Despite being treated medically for depression, I have been in self-denial. I realize now that I was not admitting to myself or others the issues I was having, mostly due to fear of being perceived as weak (by myself, and others) and thinking the problem was minor (as “baby blues” might imply) and would resolve itself over time.

Crisis mode

This past autumn, I was in my doctor’s office for my annual physical and she asked me how I was managing with my depression. I quickly and confidently responded that I was doing well.

Fast forward four weeks and I found myself back in her office in a puddle of tears and full of anxiety, asking for help.

Until that moment, I hadn’t even admitted to myself what was happening, but in that moment of crisis, I am glad to say I had a revelation. My doctor helped me realize what I was doing.

I needed to accept what was happening, let go of the stigma I was applying to myself, and fully admit that I needed help. 

Today, I am still fighting. I am getting better, but I am certainly not “cured” and may never be. I am learning how to manage and cope in healthy ways.

I am taking medication, talking to my family and friends about how I am really feeling, and seeking out other guidance and support.

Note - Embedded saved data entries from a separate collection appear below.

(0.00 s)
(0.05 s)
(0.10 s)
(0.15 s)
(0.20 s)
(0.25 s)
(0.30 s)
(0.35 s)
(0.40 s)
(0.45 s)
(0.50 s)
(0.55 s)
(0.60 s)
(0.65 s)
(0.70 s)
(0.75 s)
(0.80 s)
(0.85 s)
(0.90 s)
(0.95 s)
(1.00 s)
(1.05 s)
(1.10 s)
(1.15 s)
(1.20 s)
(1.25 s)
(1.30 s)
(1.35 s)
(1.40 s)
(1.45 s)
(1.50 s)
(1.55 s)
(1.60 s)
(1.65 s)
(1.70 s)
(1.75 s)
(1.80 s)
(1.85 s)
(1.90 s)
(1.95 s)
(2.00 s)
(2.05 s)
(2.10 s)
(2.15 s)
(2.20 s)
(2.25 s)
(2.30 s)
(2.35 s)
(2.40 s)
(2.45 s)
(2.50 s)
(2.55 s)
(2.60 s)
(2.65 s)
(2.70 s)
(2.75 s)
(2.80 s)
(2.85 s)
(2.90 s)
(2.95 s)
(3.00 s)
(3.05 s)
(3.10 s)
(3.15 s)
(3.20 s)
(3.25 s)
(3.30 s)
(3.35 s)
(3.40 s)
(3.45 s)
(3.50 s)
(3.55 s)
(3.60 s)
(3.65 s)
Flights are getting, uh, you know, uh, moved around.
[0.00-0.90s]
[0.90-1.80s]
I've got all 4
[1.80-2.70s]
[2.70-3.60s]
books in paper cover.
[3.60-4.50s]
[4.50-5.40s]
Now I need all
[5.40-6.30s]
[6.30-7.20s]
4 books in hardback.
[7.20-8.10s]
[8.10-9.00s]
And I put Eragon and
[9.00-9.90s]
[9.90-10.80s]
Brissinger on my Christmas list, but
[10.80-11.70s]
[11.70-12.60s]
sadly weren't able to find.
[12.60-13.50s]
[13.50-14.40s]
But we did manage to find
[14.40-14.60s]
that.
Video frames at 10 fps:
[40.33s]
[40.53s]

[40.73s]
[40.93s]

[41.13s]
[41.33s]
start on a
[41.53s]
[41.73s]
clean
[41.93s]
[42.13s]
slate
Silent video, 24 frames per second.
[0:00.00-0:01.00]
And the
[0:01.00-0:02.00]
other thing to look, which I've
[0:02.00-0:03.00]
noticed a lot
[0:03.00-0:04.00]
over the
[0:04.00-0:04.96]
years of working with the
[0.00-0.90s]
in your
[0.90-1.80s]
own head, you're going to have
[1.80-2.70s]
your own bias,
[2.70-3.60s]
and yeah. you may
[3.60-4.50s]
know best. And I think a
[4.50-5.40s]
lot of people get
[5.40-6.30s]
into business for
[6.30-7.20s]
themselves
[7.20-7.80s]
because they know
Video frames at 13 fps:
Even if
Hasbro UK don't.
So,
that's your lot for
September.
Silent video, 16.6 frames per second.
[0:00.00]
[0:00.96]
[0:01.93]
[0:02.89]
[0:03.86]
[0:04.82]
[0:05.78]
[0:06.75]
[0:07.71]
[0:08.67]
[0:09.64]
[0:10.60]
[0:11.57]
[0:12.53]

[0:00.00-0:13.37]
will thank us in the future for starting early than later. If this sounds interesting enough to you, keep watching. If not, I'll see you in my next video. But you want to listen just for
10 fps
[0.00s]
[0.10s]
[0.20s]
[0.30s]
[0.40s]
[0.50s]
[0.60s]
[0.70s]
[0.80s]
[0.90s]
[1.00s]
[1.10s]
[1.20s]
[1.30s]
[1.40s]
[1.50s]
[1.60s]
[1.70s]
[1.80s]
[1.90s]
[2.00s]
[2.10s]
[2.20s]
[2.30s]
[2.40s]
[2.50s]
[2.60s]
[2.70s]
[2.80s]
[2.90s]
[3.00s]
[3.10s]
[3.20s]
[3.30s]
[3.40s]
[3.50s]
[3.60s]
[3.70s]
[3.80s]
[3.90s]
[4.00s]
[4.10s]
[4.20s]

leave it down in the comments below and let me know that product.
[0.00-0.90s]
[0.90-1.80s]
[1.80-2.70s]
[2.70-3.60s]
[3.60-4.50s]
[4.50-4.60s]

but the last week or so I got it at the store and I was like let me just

I have started to cleanse my life of things that were providing no joy and of people that also contributed to stress and negative feelings. 

I am participating in a gratitude challenge – naming something I am grateful for each day for 30 days – and it sure feels good to revel in those warm and fuzzy feelings. 

Keep talking to stop the stigma

To build on Balraj’s messages of “It’s okay to not be okay” and “You matter”, I’d like to add that we all need to work on accepting ourselves for who we are.

When things are not going great, don’t be afraid to admit it to yourself and to others. Be active in your self-care, reach out and talk – talk to stop the stigma!